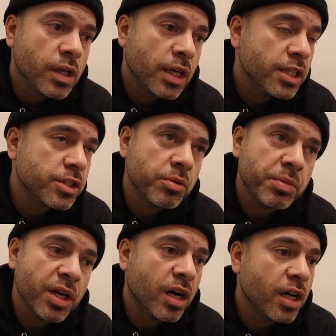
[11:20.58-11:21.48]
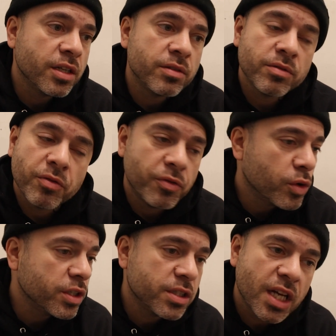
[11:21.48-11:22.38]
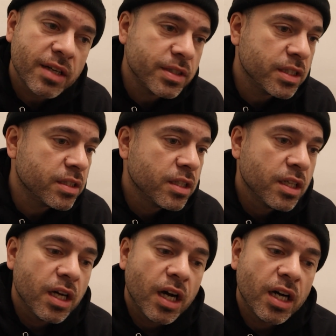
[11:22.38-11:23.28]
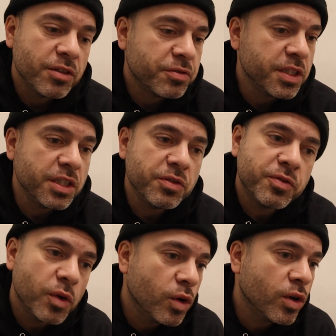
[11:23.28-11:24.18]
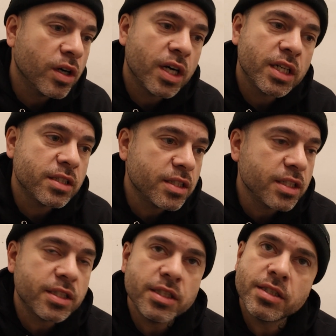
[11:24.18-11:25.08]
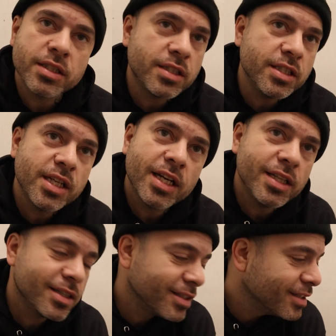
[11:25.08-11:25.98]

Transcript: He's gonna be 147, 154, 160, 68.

• • • •

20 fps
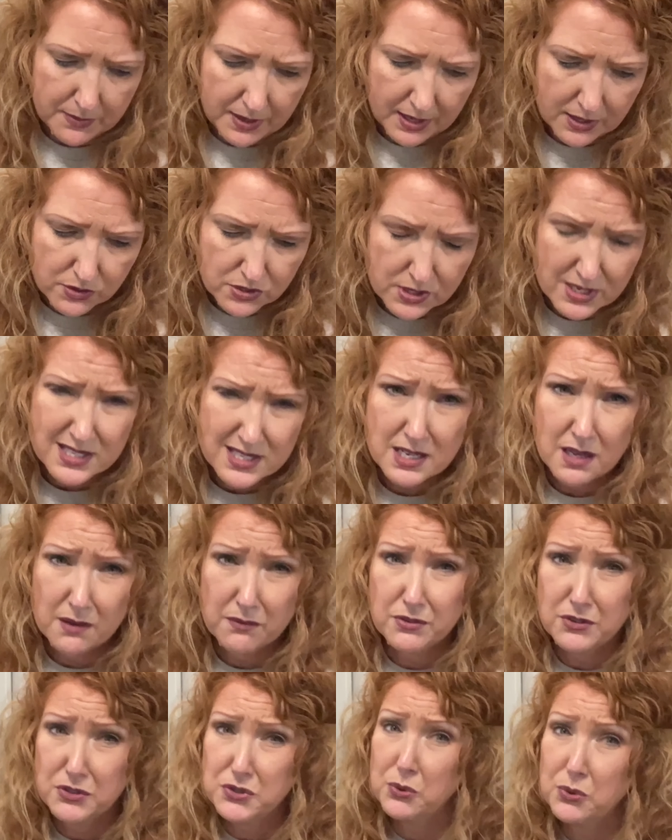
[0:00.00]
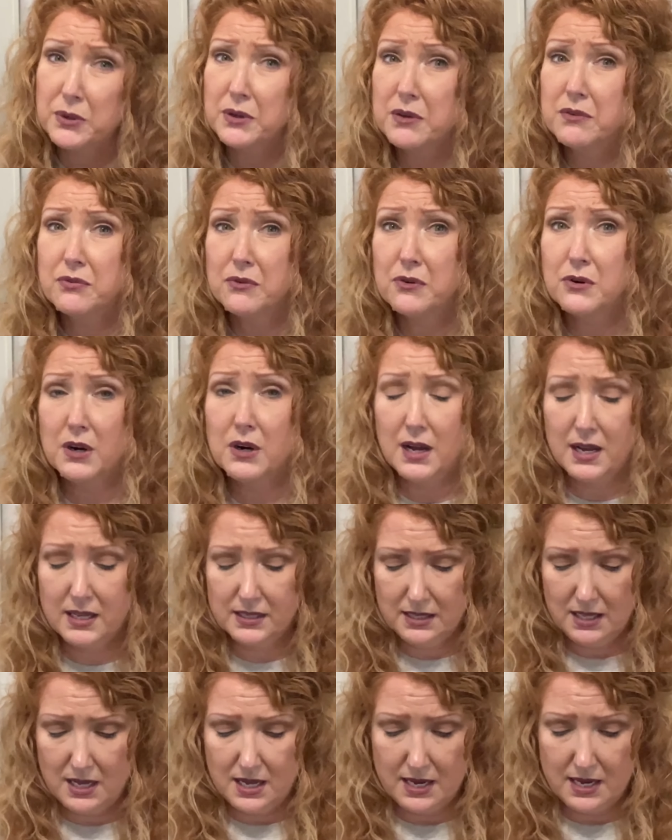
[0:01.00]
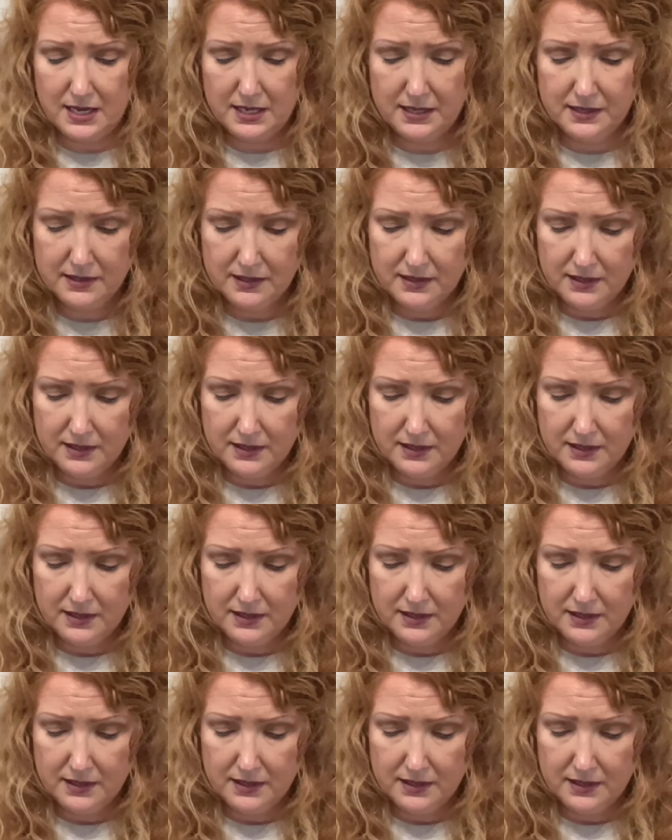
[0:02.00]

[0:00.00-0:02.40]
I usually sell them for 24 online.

• • • •

Work instruction —
Please repeat the lines of the material above exactly, starting with the line that contains "[11:22.38-11:23.28]" and ending with the line that contains "Transcript: He's gonna be 147, 154, 160, 68.". Leave the pictures out.

Solution to the problem —
[11:22.38-11:23.28]
[11:23.28-11:24.18]
[11:24.18-11:25.08]
[11:25.08-11:25.98]

Transcript: He's gonna be 147, 154, 160, 68.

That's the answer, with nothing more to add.